*** Listed records ***

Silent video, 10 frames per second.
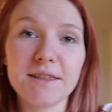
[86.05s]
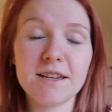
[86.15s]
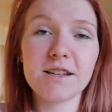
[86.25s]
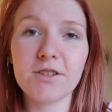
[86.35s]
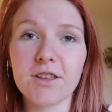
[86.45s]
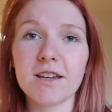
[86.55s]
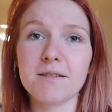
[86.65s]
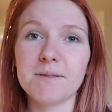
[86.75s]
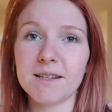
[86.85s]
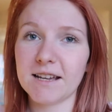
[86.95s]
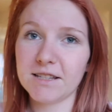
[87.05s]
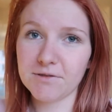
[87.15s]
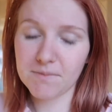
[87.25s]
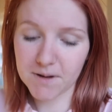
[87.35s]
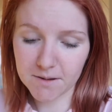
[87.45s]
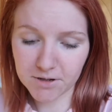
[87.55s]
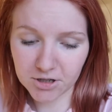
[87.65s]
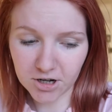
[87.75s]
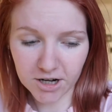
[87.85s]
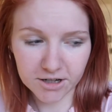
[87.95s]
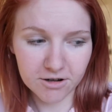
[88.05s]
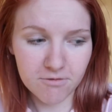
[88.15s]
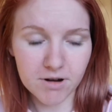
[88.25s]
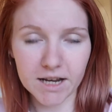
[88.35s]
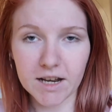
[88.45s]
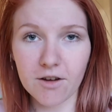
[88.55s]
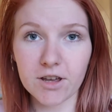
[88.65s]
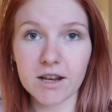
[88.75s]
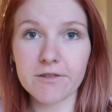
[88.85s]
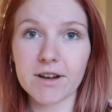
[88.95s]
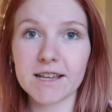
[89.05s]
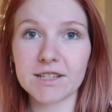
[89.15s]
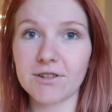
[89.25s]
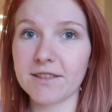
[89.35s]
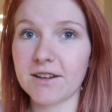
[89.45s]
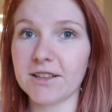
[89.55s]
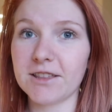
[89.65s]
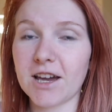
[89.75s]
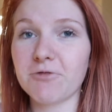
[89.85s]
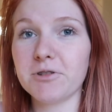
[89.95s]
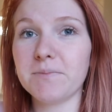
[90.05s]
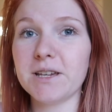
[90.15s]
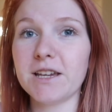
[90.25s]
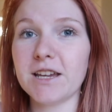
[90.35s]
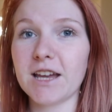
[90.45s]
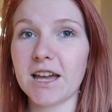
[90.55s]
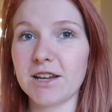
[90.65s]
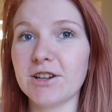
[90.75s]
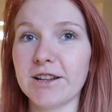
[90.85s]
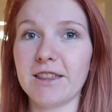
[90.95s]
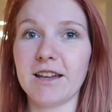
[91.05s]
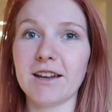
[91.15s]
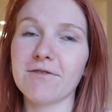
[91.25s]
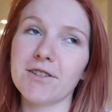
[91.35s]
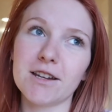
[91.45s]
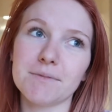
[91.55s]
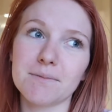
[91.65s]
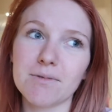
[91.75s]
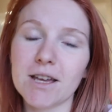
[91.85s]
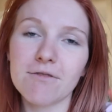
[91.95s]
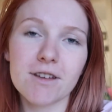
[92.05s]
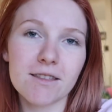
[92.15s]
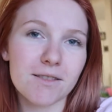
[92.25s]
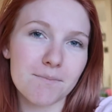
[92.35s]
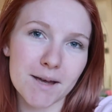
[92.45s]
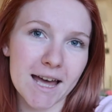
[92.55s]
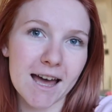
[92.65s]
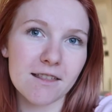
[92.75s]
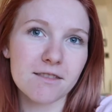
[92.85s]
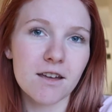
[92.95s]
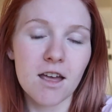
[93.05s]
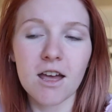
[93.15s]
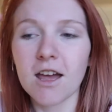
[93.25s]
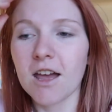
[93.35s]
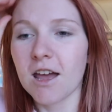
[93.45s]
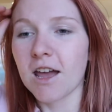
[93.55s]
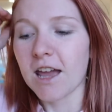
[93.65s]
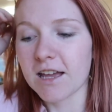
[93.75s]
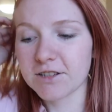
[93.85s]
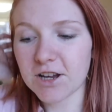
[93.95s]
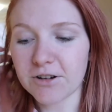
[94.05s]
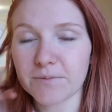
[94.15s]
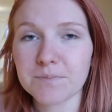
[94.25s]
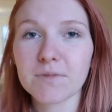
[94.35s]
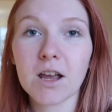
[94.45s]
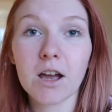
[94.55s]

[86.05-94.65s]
The kids are like obsessed with Baby Shark right now anyway, so I thought that that would be a good thing for them to play with in the bath. So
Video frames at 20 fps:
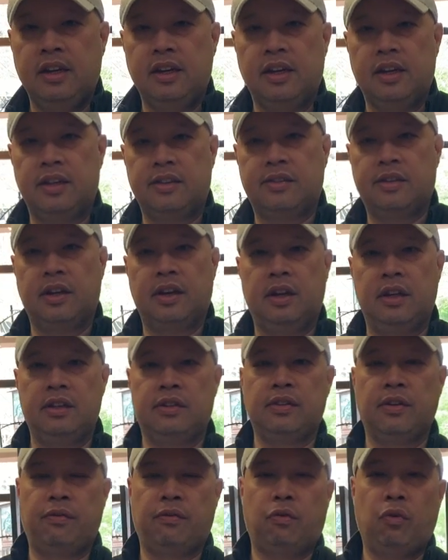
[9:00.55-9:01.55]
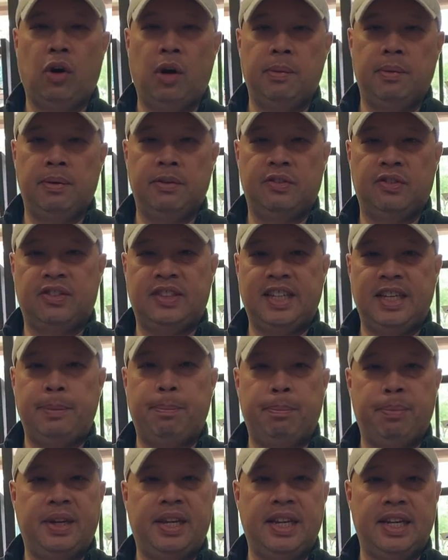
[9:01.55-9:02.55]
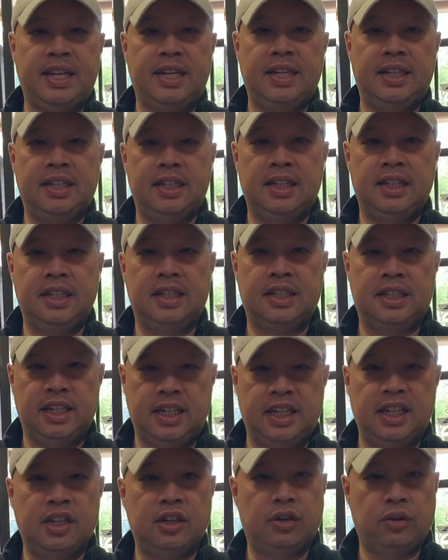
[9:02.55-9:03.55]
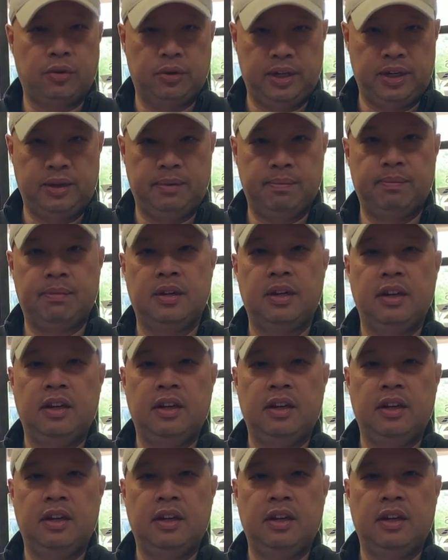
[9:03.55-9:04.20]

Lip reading: It's a form of CPD cream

***

All entries above must be printed again verbatim, with images excluded.

Silent video, 10 frames per second.
[86.05s]
[86.15s]
[86.25s]
[86.35s]
[86.45s]
[86.55s]
[86.65s]
[86.75s]
[86.85s]
[86.95s]
[87.05s]
[87.15s]
[87.25s]
[87.35s]
[87.45s]
[87.55s]
[87.65s]
[87.75s]
[87.85s]
[87.95s]
[88.05s]
[88.15s]
[88.25s]
[88.35s]
[88.45s]
[88.55s]
[88.65s]
[88.75s]
[88.85s]
[88.95s]
[89.05s]
[89.15s]
[89.25s]
[89.35s]
[89.45s]
[89.55s]
[89.65s]
[89.75s]
[89.85s]
[89.95s]
[90.05s]
[90.15s]
[90.25s]
[90.35s]
[90.45s]
[90.55s]
[90.65s]
[90.75s]
[90.85s]
[90.95s]
[91.05s]
[91.15s]
[91.25s]
[91.35s]
[91.45s]
[91.55s]
[91.65s]
[91.75s]
[91.85s]
[91.95s]
[92.05s]
[92.15s]
[92.25s]
[92.35s]
[92.45s]
[92.55s]
[92.65s]
[92.75s]
[92.85s]
[92.95s]
[93.05s]
[93.15s]
[93.25s]
[93.35s]
[93.45s]
[93.55s]
[93.65s]
[93.75s]
[93.85s]
[93.95s]
[94.05s]
[94.15s]
[94.25s]
[94.35s]
[94.45s]
[94.55s]

[86.05-94.65s]
The kids are like obsessed with Baby Shark right now anyway, so I thought that that would be a good thing for them to play with in the bath. So
Video frames at 20 fps:
[9:00.55-9:01.55]
[9:01.55-9:02.55]
[9:02.55-9:03.55]
[9:03.55-9:04.20]

Lip reading: It's a form of CPD cream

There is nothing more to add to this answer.